Boost C++ Libraries

...one of the most highly regarded and expertly designed C++ library projects in the world. — Herb Sutter and Andrei Alexandrescu, C++ Coding Standards

Endian Library

Endian Library

Endian Home Conversion Functions Arithmetic Types Buffer Types Choosing Approach

Contents

Abstract
Introduction to endianness
Introduction to the Boost.Endian library
Choosing between conversion functions,
buffer types, and arithmetic types
Built-in support for Intrinsics
Performance
   Timings
Overall FAQ
Release history
   Changes requested by formal review
   Other changes since formal review
Compatibility with interim releases
C++03 support for C++11 features
Future directions
Acknowledgements

Abstract

Boost.Endian provides facilities to manipulate the endianness of integers and user-defined types.

Three approaches to endianness are supported. Each has a long history of successful use, and each approach has use cases where it is preferred over the other approaches.
Primary uses:
- Data portability. The Endian library supports binary data exchange, via either external media or network transmission, regardless of platform endianness.
- Program portability. POSIX-based and Windows-based operating systems traditionally supply libraries with non-portable functions to perform endian conversion. There are at least four incompatible sets of functions in common use. The Endian library is portable across all C++ platforms.
Secondary use: Minimizing data size via sizes and/or alignments not supported by the standard C++ arithmetic types.

Notice

This first release (1.58.0) of the Endian library as an official Boost library removes for floating point type support that was present in the mini-review pre-release. Floating point types will be supported in the Boost 1.59.0 release with a slightly modified floating point conversion interface and implementation that addresses reliability concerns.

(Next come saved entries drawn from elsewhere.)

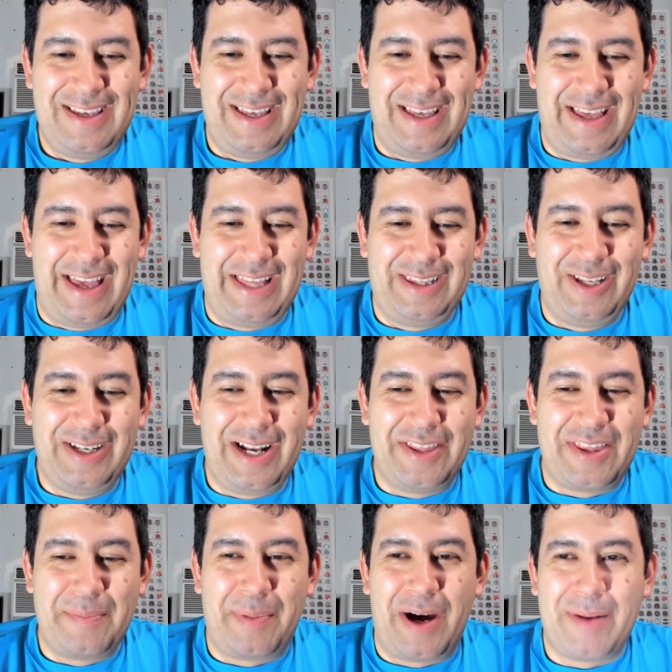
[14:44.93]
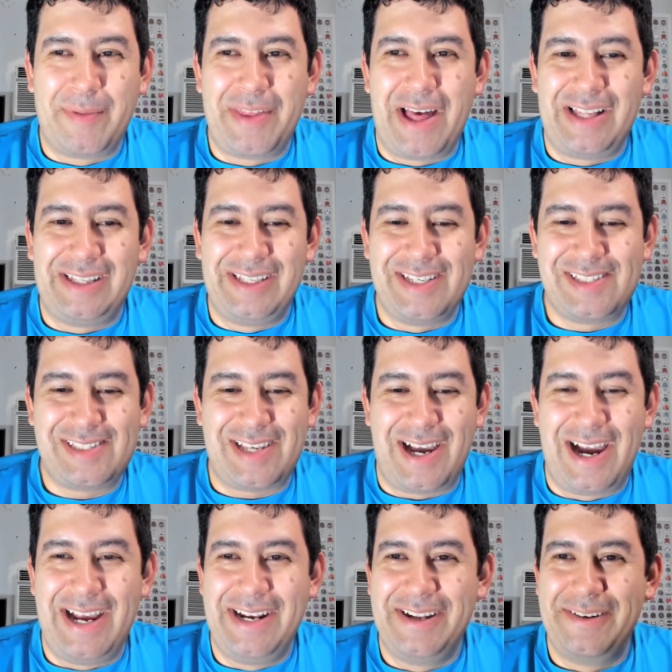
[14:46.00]
And looking at the bottom of that list,
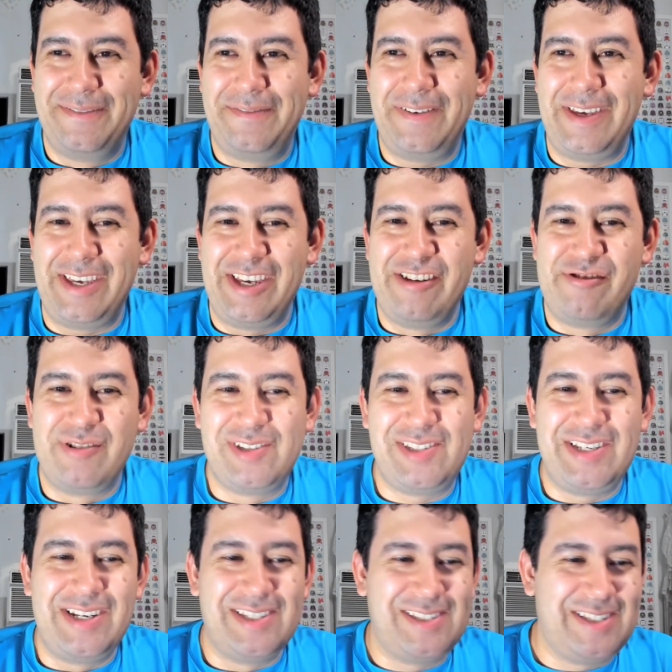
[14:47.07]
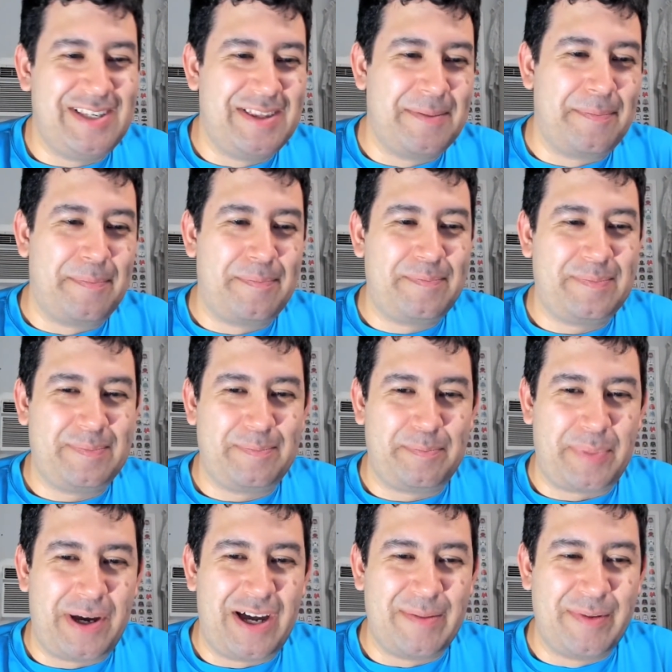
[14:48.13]
kind of interesting to see the
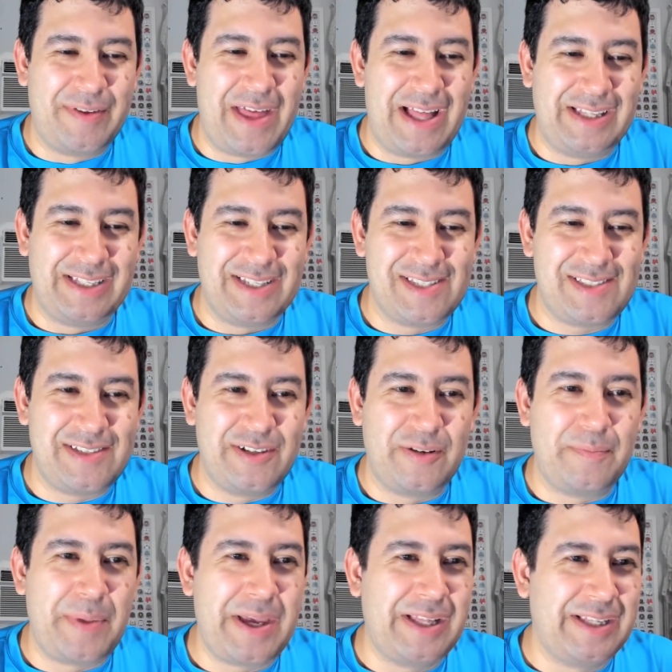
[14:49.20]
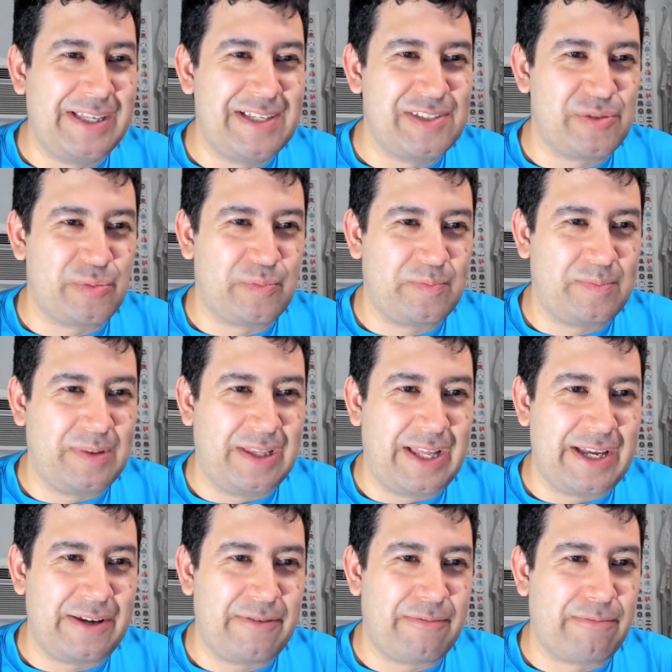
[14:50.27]
bottom of that list. You know, Bailey is
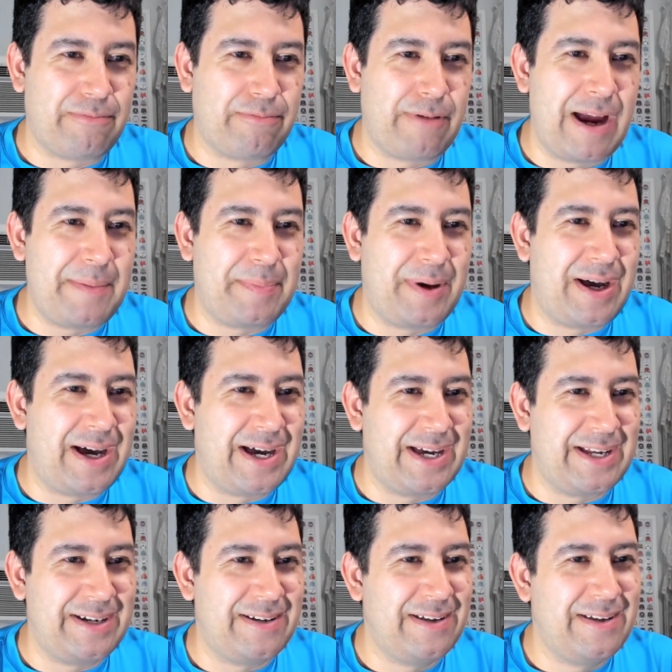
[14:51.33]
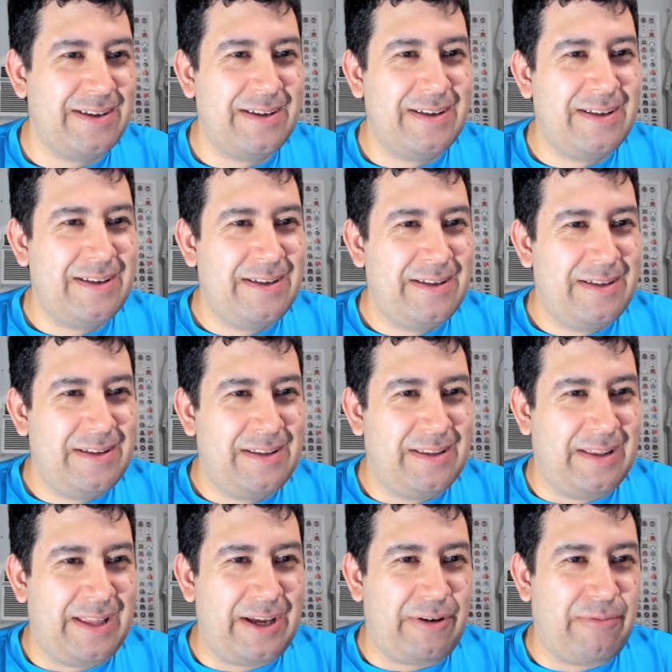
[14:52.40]
like right behind,
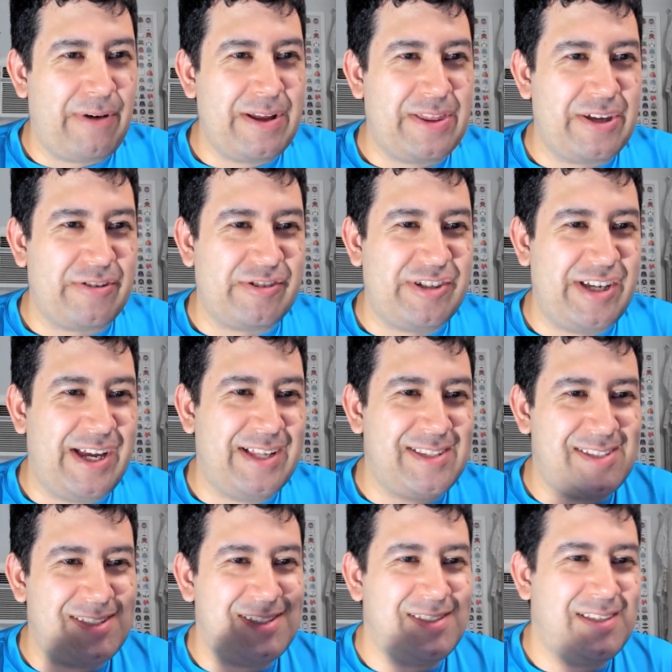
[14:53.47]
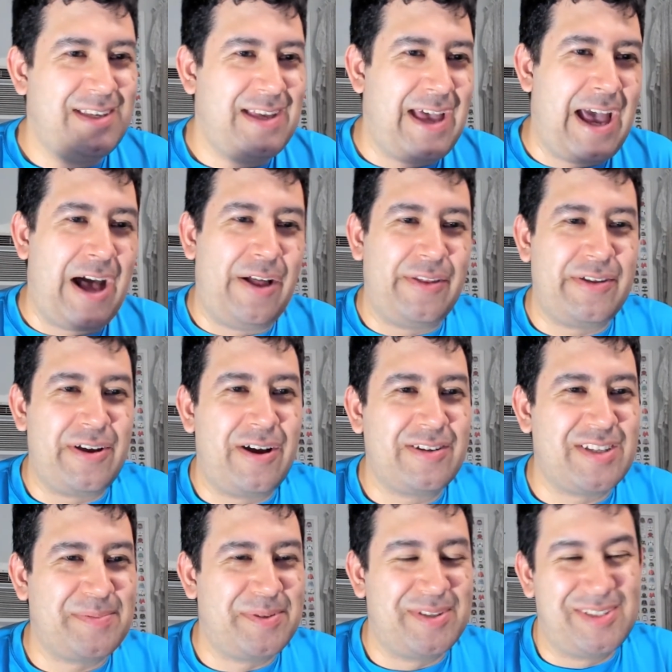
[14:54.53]
like right there. Chance, Al the
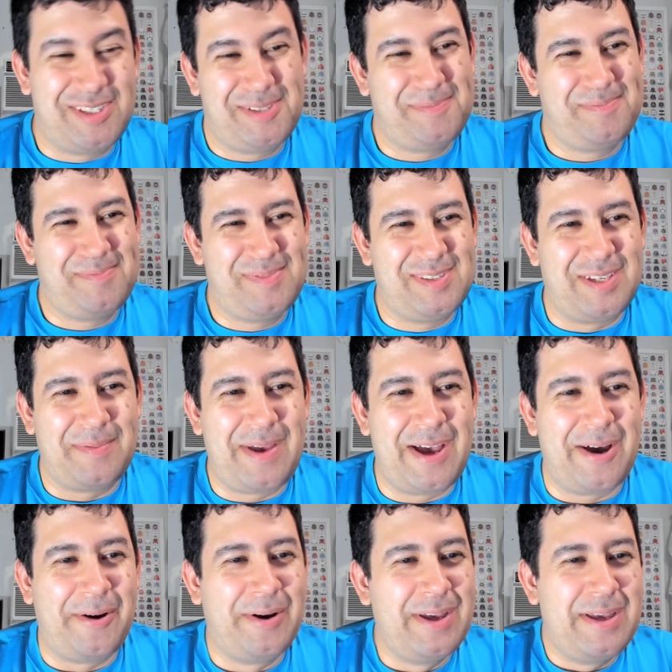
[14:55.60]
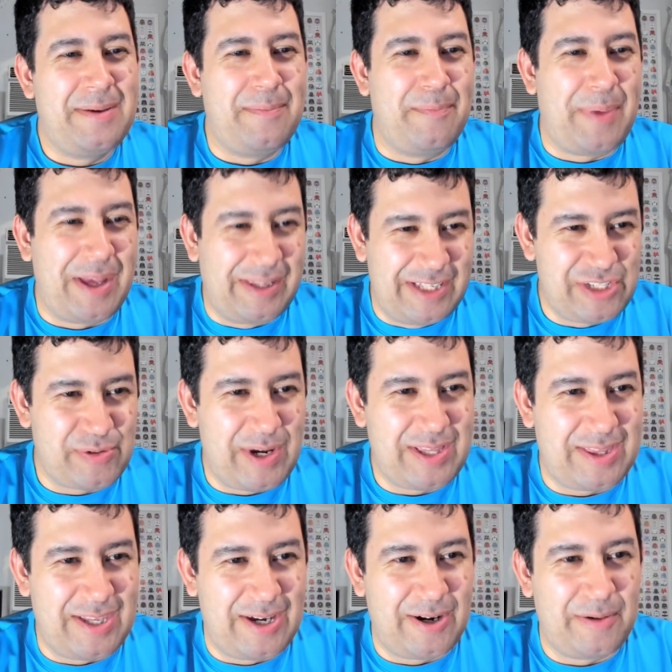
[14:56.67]
Octopus, somehow. Bailey's right
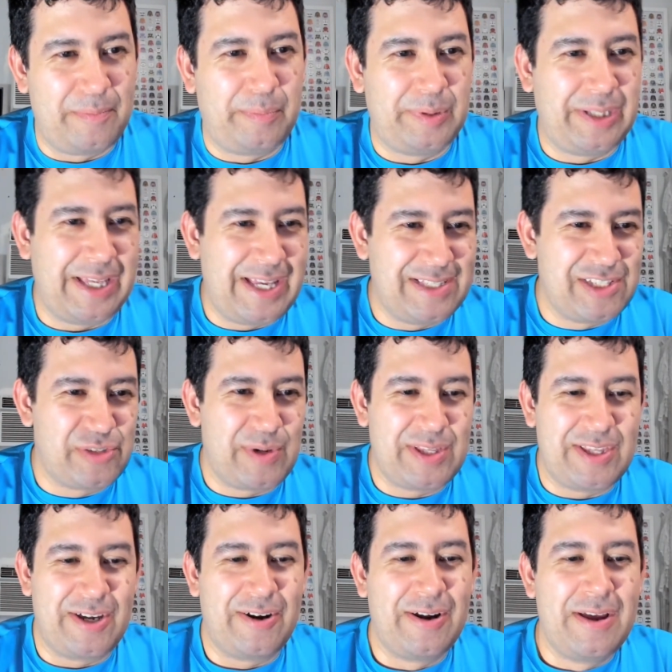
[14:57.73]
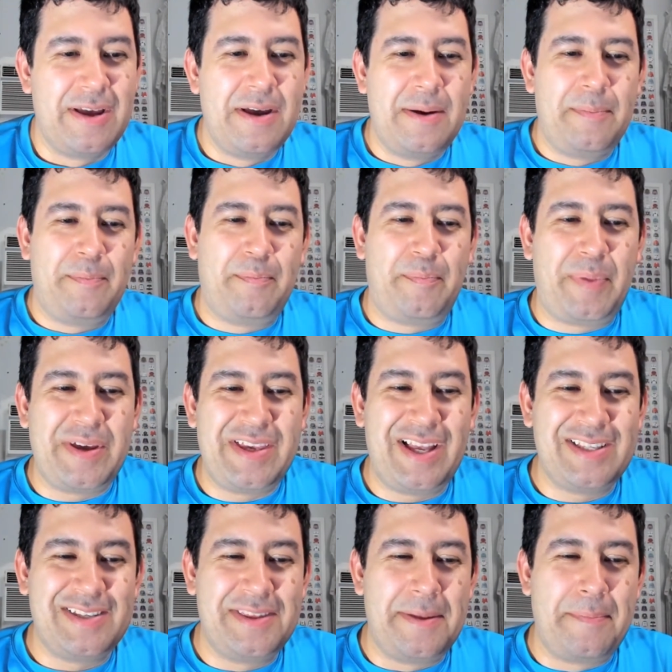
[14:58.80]
there. Blades is right there. But you
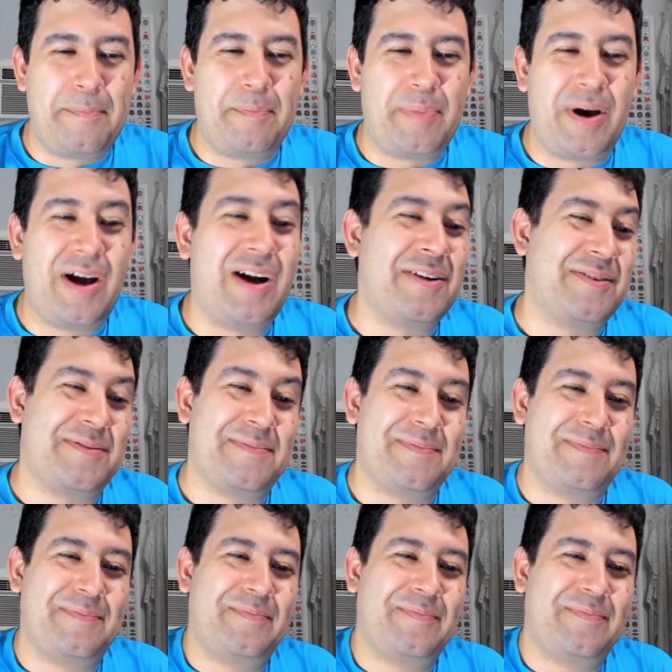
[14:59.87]
get to the bottom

Introduction to endianness

Consider the following code:

int16_t i = 0x0102;
FILE * file = fopen("test.bin", "wb");   // binary file!
fwrite(&i, sizeof(int16_t), 1, file);
fclose(file);

On OS X, Linux, or Windows systems with an Intel CPU, a hex dump of the "test.bin" output file produces:

0201

On OS X systems with a PowerPC CPU, or Solaris systems with a SPARC CPU, a hex dump of the "test.bin" output file produces:

0102

What's happening here is that Intel CPUs order the bytes of an integer with the least-significant byte first, while SPARC CPUs place the most-significant byte first. Some CPUs, such as the PowerPC, allow the operating system to choose which ordering applies.

Most-significant-byte-first ordering is traditionally called "big endian" ordering and least-significant-byte-first is traditionally called "little-endian" ordering. The names are derived from Jonathan Swift's satirical novel Gulliver’s Travels, where rival kingdoms opened their soft-boiled eggs at different ends.

See Wikipedia's Endianness article for an extensive discussion of endianness.

Programmers can usually ignore endianness, except when reading a core dump on little-endian systems. But programmers have to deal with endianness when exchanging binary integers and binary floating point values between computer systems with differing endianness, whether by physical file transfer or over a network. And programmers may also want to use the library when minimizing either internal or external data sizes is advantageous.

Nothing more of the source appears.